I’m thinking rice, beans, and some bottled water would actually be pretty good to own right now. Private property would be good but I’m not sure how it works down there, being socialist and all.
Right now, cash. Well, US cash or Euro anyway. Gold is good for smuggling, or selling to get cash. If you can find someone who is willing to buy or trade, no problem. Silver is too bulky and heavy.
The reason the stores are empty though, is because their currency is no good or at least getting steadily worse. Civilized countries run on credit, or derivations of it. Like 90 days net, stuff like that. In extremis that won’t do. Vendors demand cash on the barrelhead as is their right. So US dollars are what’s in demand, at least for imported goods. That’s a lot of stuff. They might find someone to take gold or silver coinage but it might be discounted quite a bit. Also in those situations anyone flashing cash or anything like that is inviting extra (unwanted) attention.
The problem in Venezuela is not that all the money suddenly disappeared one day and they have to find some other method of exchanging goods and services.
So think about your question. People who anticipate an economic downturn might stockpile gold. That is, they use their dollars to buy gold, and then hold the gold, because they believe that soon the dollar will be worth much less, while the gold will remain valuable.
But people in Venezuela didn’t have the expectation that the dollar would crater, they might have been worried that the bolivar would crater, and they would have been right. So it would make a lot more sense to buy US dollars, or Euros, or some other foreign currency, even Colombian pesos, in the expectation that the bolivar would soon be worthless. The only trouble with this is that Chavez wouldn’t let you do that.
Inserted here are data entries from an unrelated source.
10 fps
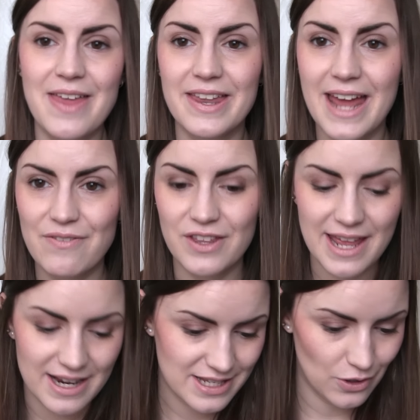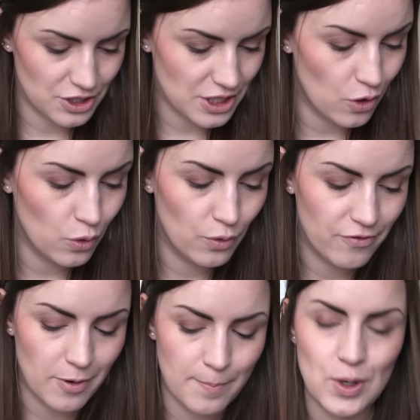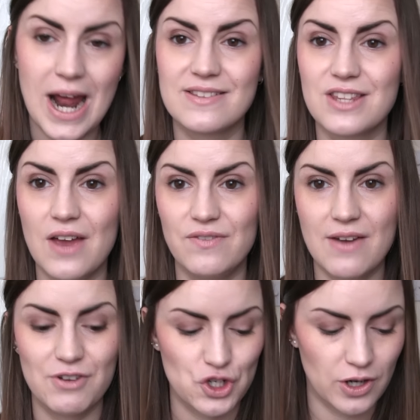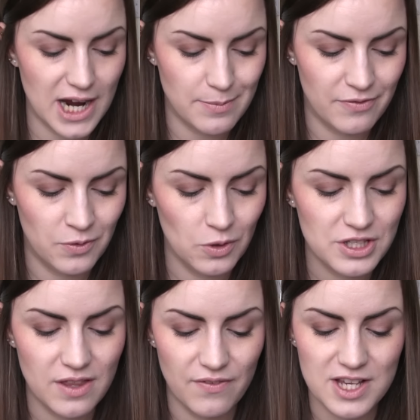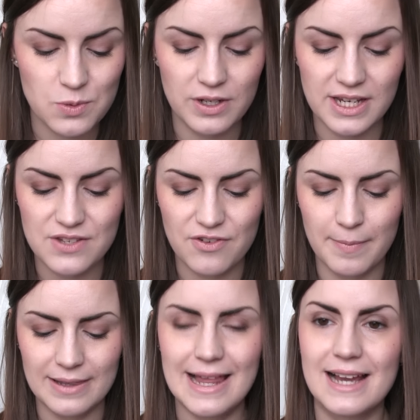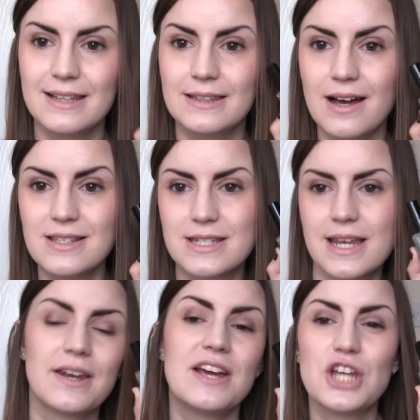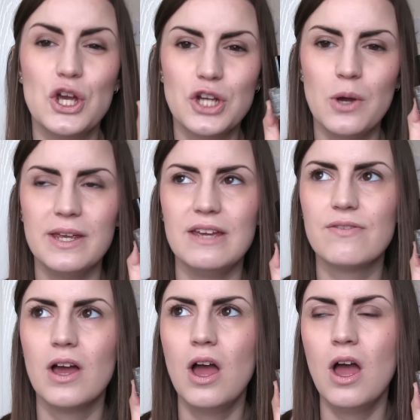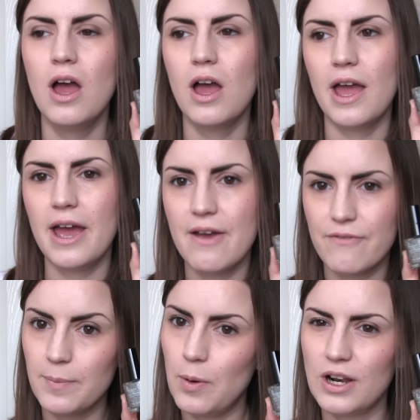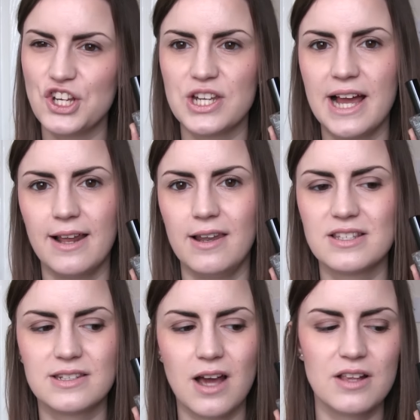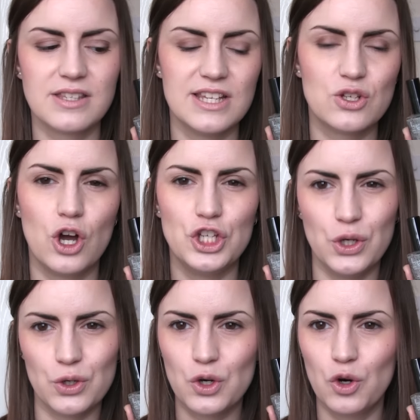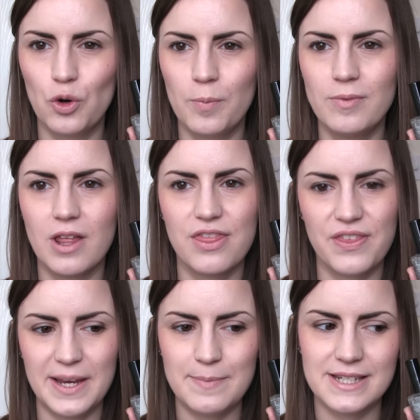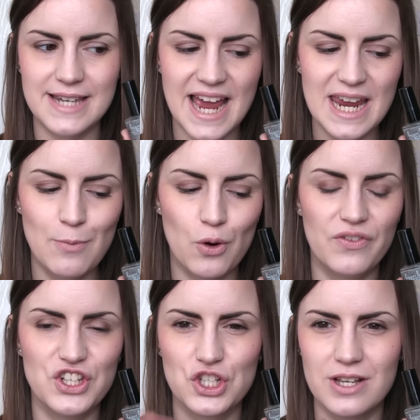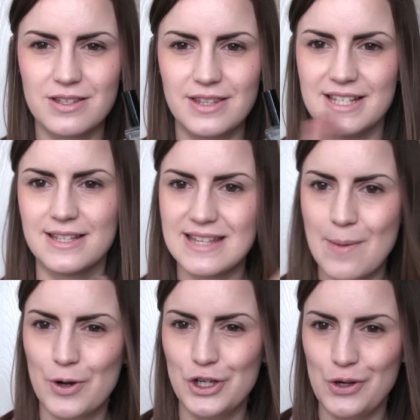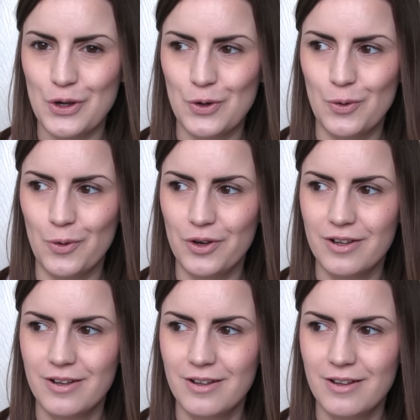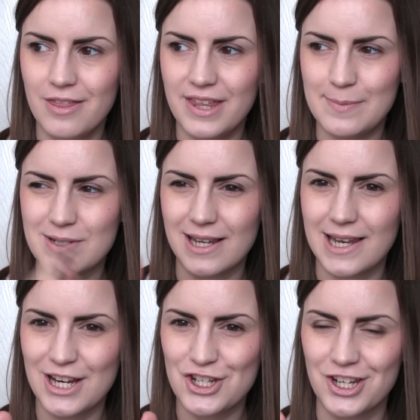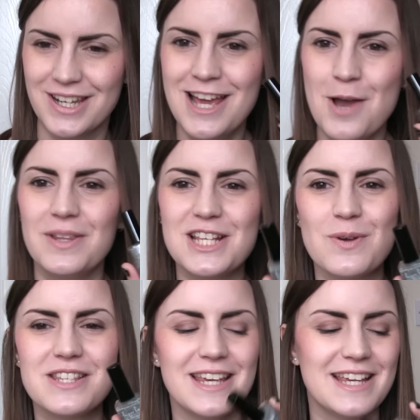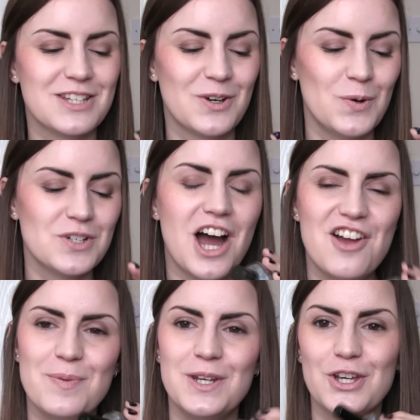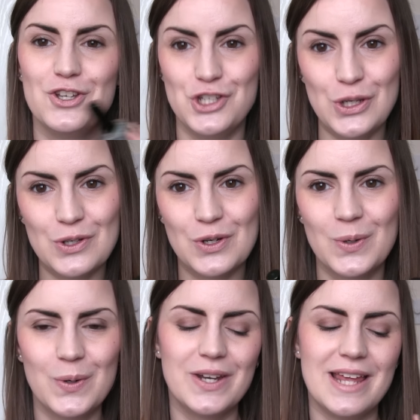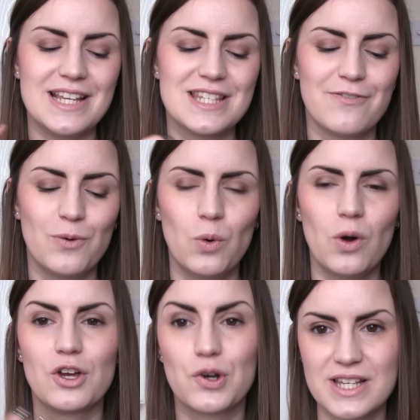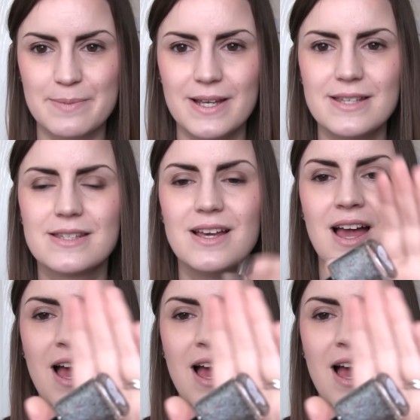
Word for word: I then have the next lots are all from brands that I've never tried before. So the first one is from Lust, and I don't know if every polish Lust does is got a unicorn themed name or if it's just this is a separate unicorn themed collection. But this one is called I've Been a Good Unicorn and it's for Christmas.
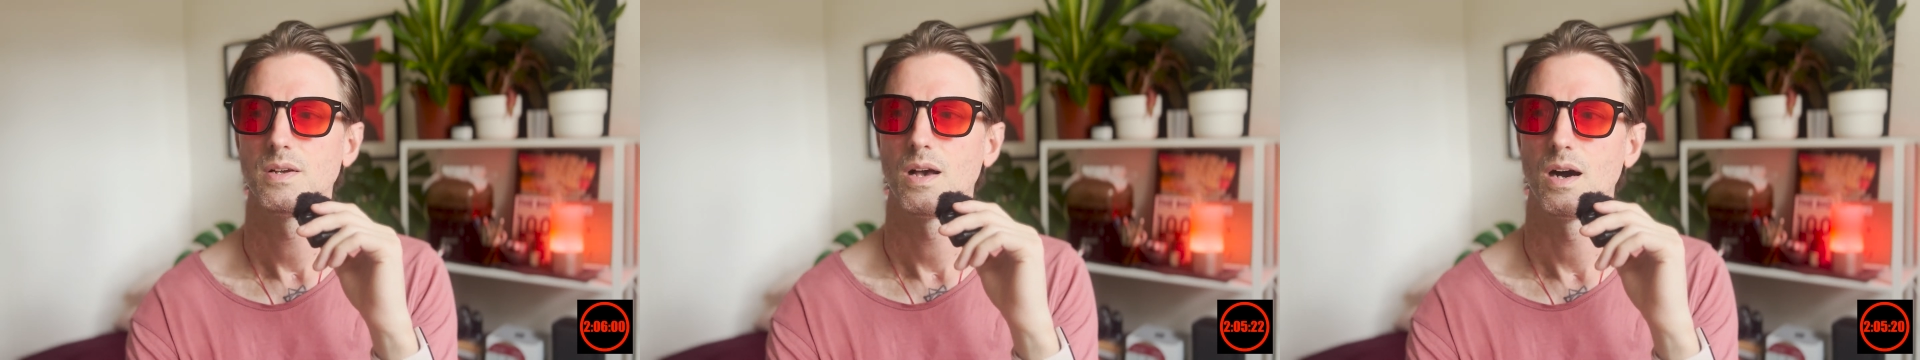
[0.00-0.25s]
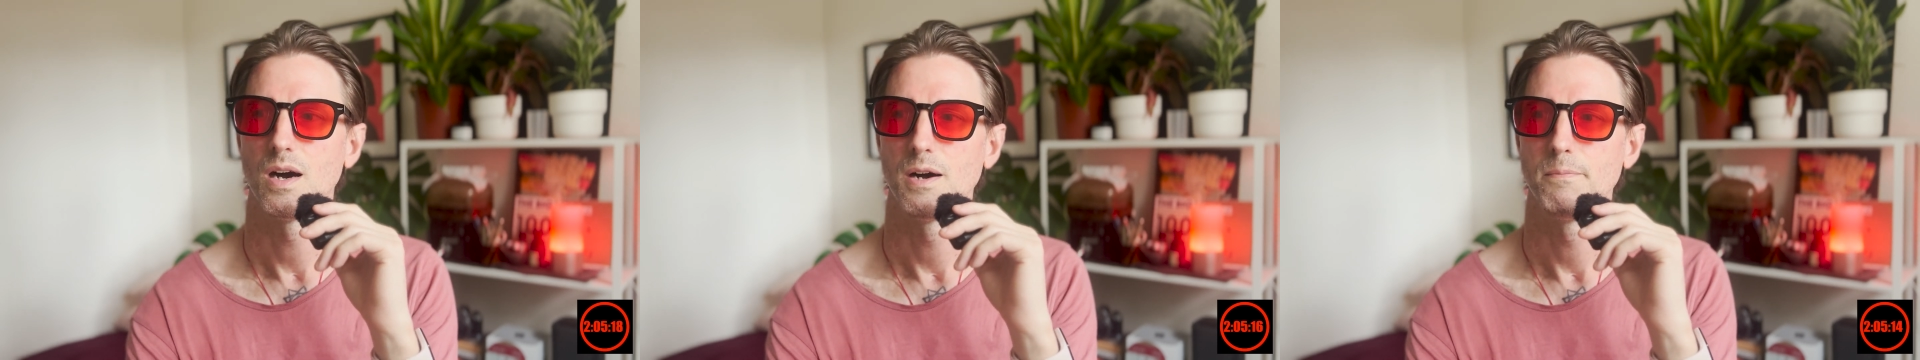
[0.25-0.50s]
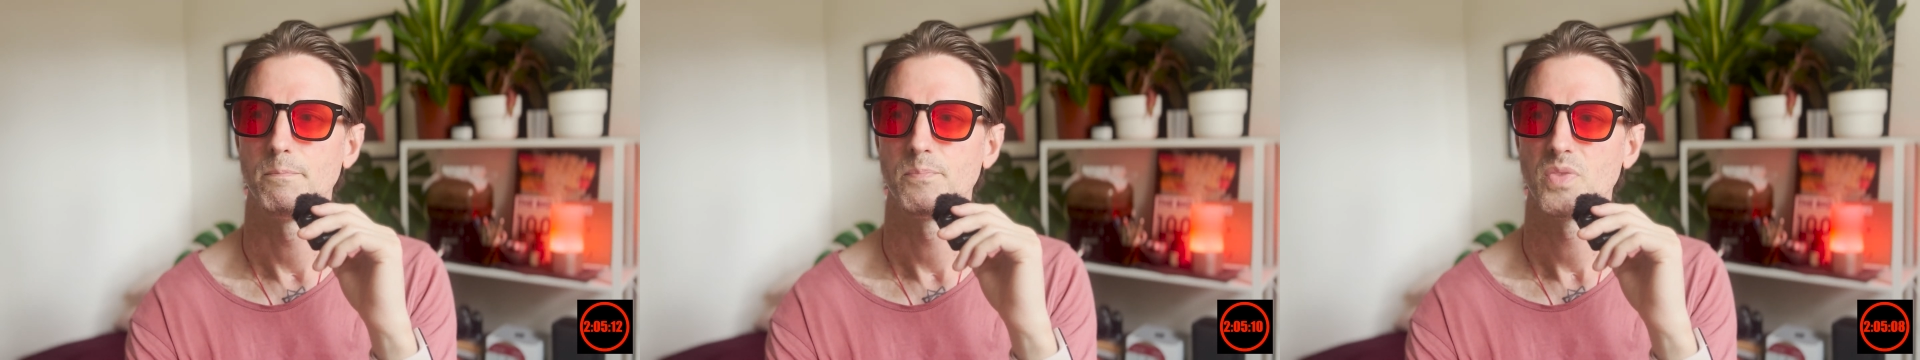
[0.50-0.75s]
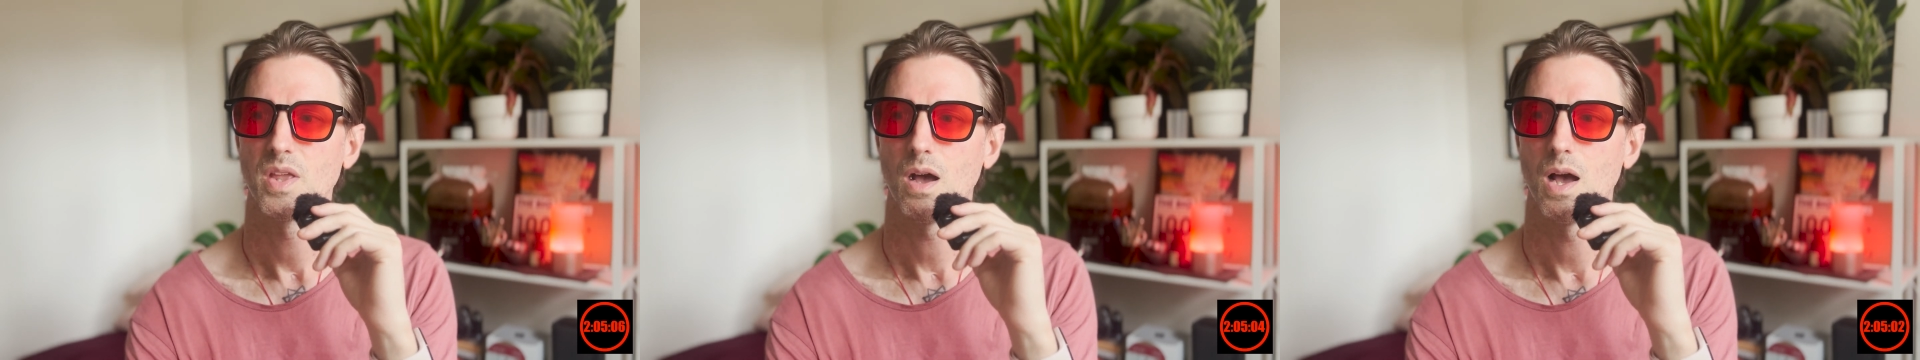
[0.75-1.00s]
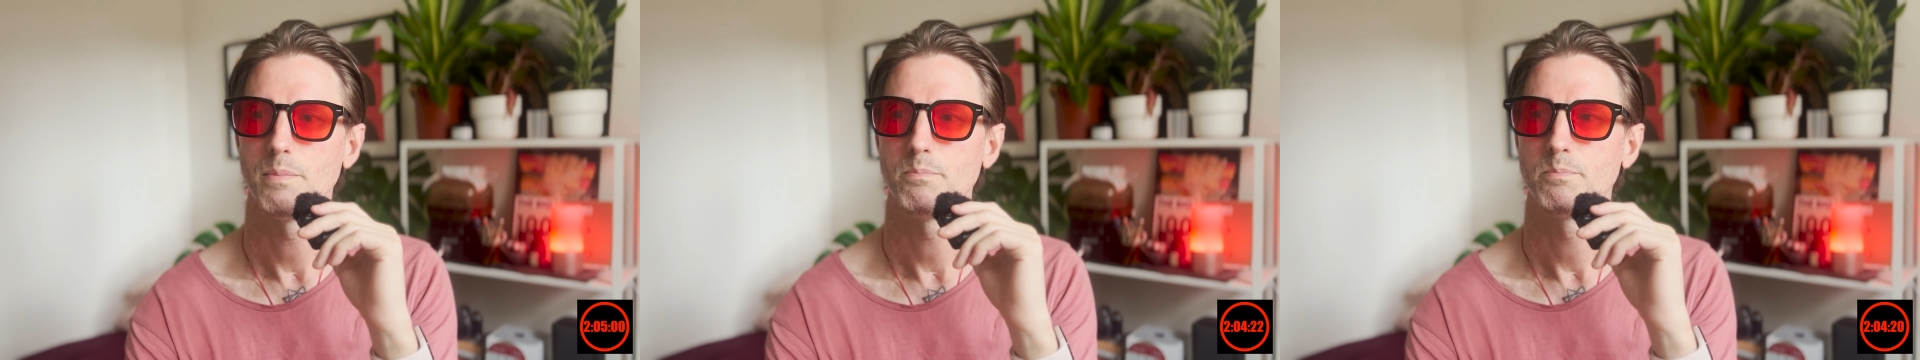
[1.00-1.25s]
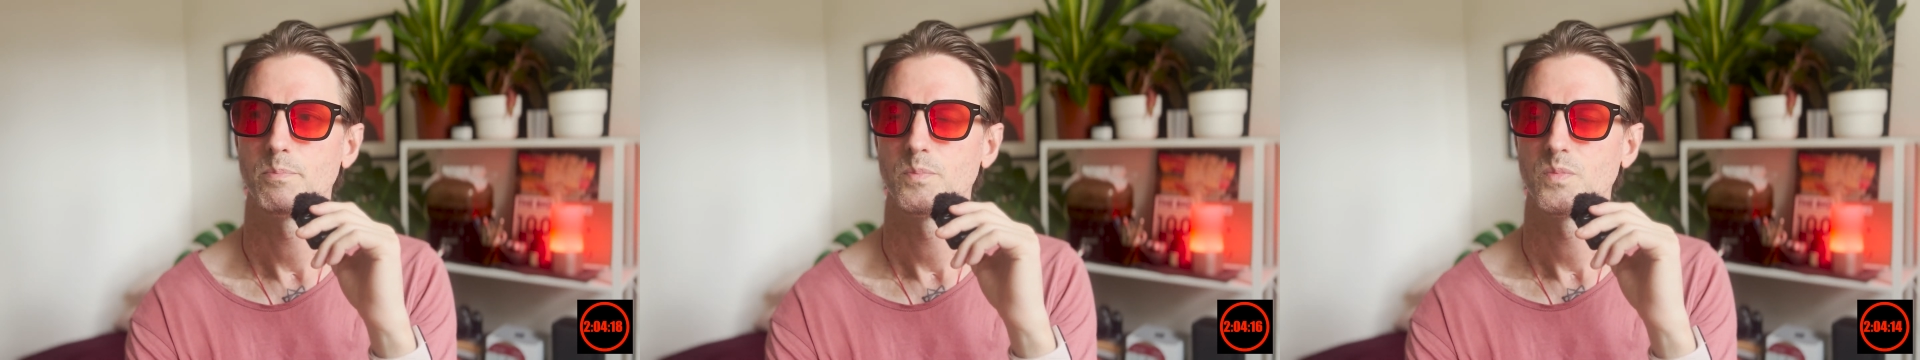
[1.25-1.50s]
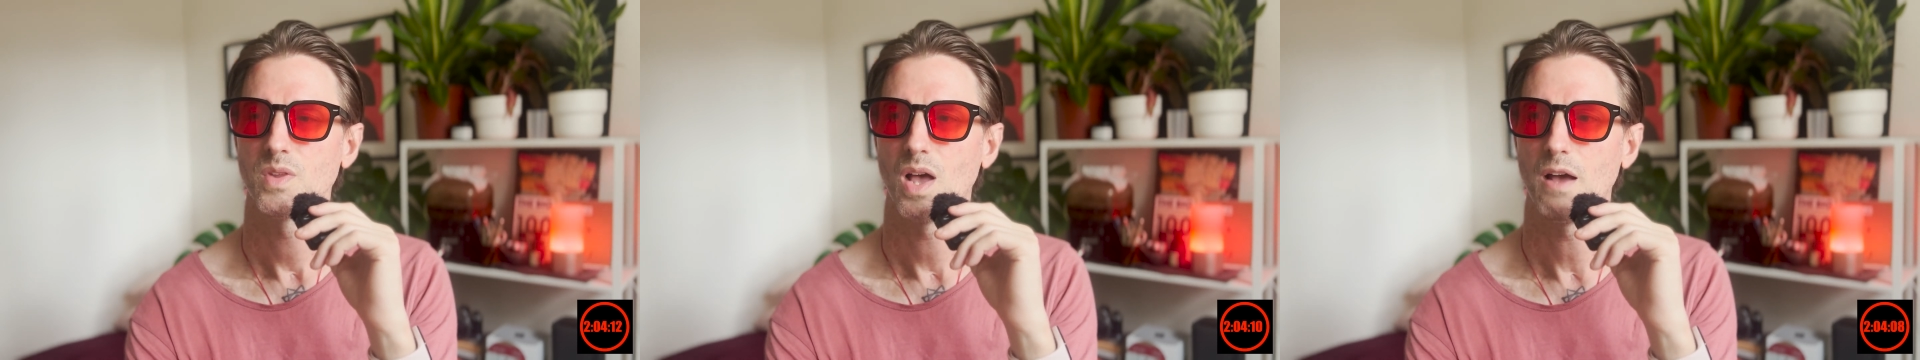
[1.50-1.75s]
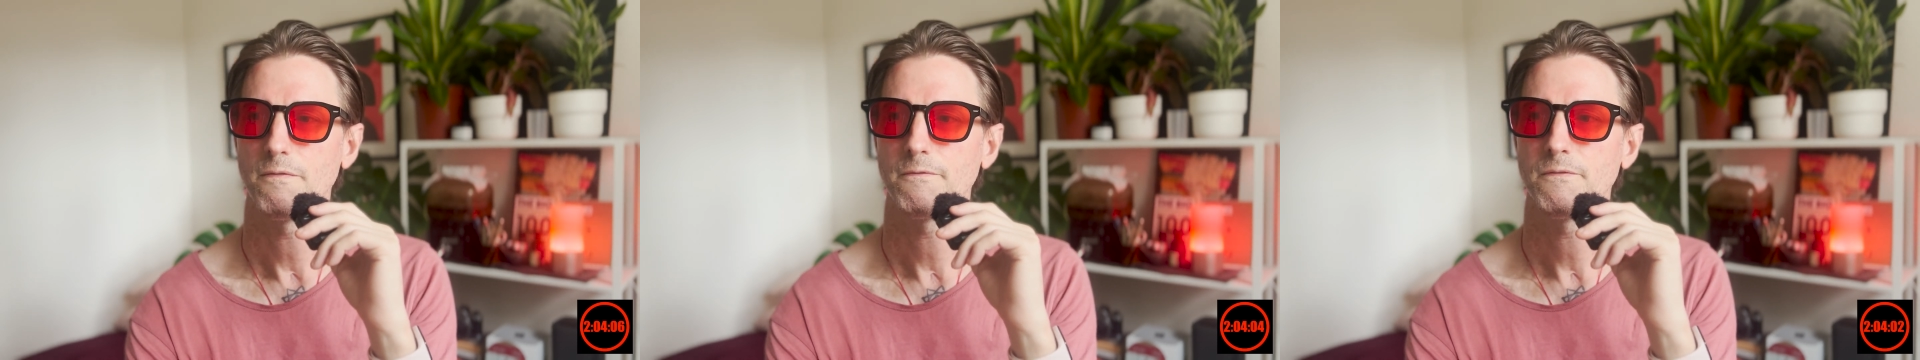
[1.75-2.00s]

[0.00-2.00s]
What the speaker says: Um, I'm I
And where are you going to find someone willing to trade foreign currency for your soon to be worthless bolivars?
And in any case, buying gold or silver doesn’t work AFTER the economic collapse. If you can buy an ounce of gold with your wheelbarrow full of bolivars, you could buy food instead. This is what happens in a situation with hyperinflation, people will buy any tangible good they can find for sale because their paper money is going to buy less tomorrow.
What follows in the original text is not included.